阿洛仔细观察着这个人,年龄在二十五岁到三十五岁左右,右手虎口处有明显的茧子,应该常年用枪,头发有些杂乱还有些胡须渣,不善打理自己,平时也应该是独居或者跟父母居住,没有女朋友。

        阿洛表现的善意一些,“放心,我会尽快结束聊天了,毕竟和一个连环杀人犯待在一起我会害怕的。”语气却没有一丝波澜。

        河无念听到连环杀人犯这几个字眼神里闪过一丝愤怒,但却强忍下来了。“是啊,我可是个疯子,所以赶紧走吧,别和我待在一起!”

        他不喜欢这个称呼,不管是疯子还是连环杀人犯,阿洛心里判断着。他坐姿两腿分开,即便是作为接受盘问的一方,也没有任何不适,可见平时生活里多作为强势的一方,脾气暴躁,没有耐心,说话随意,警惕性不够。

        这样的人,别说是当杀人凶手,就是警察都没有很合格,当然现在警局的很多人都是这样。

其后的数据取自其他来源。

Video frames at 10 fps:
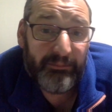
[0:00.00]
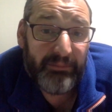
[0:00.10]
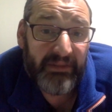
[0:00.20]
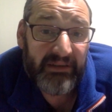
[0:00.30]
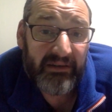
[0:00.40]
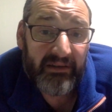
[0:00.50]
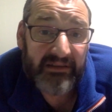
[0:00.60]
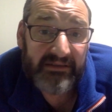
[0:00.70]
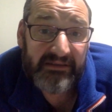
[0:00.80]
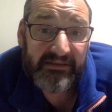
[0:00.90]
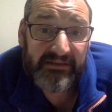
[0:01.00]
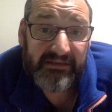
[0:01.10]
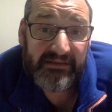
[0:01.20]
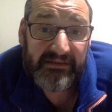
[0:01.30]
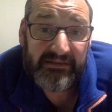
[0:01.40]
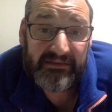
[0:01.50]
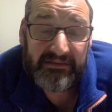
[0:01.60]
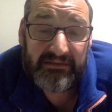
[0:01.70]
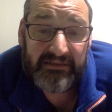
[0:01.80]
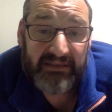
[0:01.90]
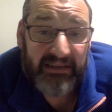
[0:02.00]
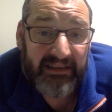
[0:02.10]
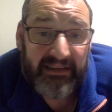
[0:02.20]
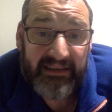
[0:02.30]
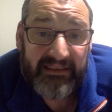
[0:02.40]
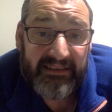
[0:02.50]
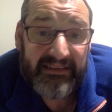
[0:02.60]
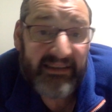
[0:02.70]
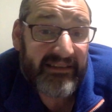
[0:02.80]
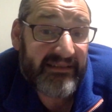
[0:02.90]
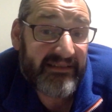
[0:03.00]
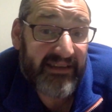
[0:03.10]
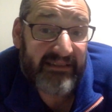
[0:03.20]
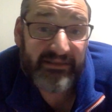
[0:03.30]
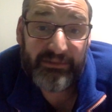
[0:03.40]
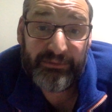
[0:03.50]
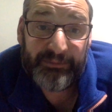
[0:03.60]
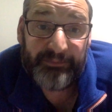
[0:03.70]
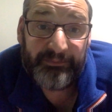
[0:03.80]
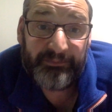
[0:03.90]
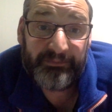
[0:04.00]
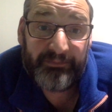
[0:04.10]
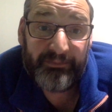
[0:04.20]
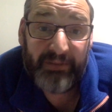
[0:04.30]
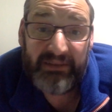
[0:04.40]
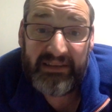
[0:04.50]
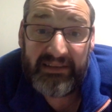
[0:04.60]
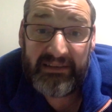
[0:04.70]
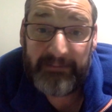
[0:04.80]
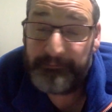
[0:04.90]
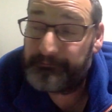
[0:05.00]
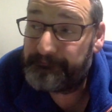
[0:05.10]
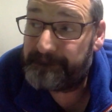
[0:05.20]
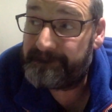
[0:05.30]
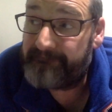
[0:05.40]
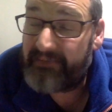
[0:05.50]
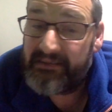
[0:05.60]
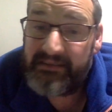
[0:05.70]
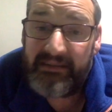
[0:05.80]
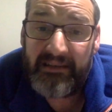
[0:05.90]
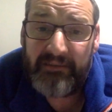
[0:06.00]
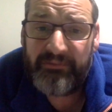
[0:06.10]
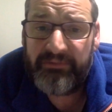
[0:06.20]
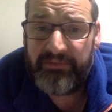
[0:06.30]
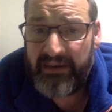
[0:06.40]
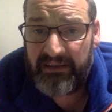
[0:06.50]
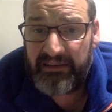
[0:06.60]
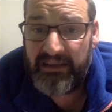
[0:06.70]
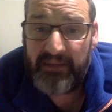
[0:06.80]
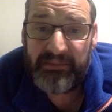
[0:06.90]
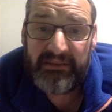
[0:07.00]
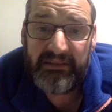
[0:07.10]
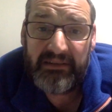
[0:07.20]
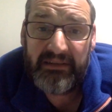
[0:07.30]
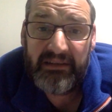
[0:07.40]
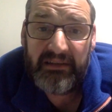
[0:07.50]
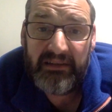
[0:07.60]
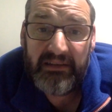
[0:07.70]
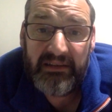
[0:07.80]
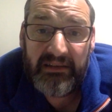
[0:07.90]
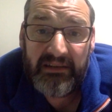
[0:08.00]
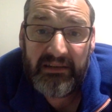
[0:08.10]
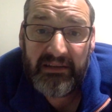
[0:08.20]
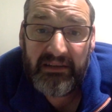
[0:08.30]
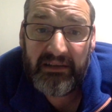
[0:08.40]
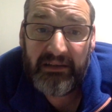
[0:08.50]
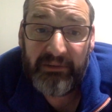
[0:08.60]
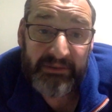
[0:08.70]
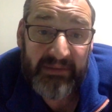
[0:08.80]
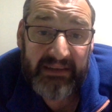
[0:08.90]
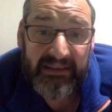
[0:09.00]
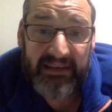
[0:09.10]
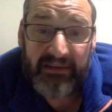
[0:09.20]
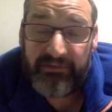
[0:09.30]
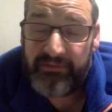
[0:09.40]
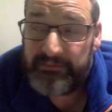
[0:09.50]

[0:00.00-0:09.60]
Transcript: because I didn't get the chance to. But hey, still I'm fairly happy with my life.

        “虽然不知道你们警察报案为什么还要假装凶手,但我就算是你碰到了真正的岬童夷,他也会因为你拙劣的演技而觉得可笑吧!”阿洛这句话也没有任何鄙夷的意思,只是陈述一个事实。

        河无念猛的站起来,然后手铐和桌子剧烈的摩擦,然后又被手铐带动着胳膊重新坐下,料想那一下手腕一定会很疼,可他连眉头也没有皱一下,只是凶狠狠的说,“不管你有什么目的,猜到了什么,或者是从哪里知道什么,都不要破坏警方的计划,不然一定不会放过你。”

        阿洛终于找到了他一个优点,对疼痛的忍耐力应该不错。

        从开始聊天到结束,两人不过说了五句话,但阿洛已经没什么想问的了,就主动走了出去。

        “怎么样,侧写有什么结论?”车道赫就守在门口,等阿洛一出来就着急的开口问。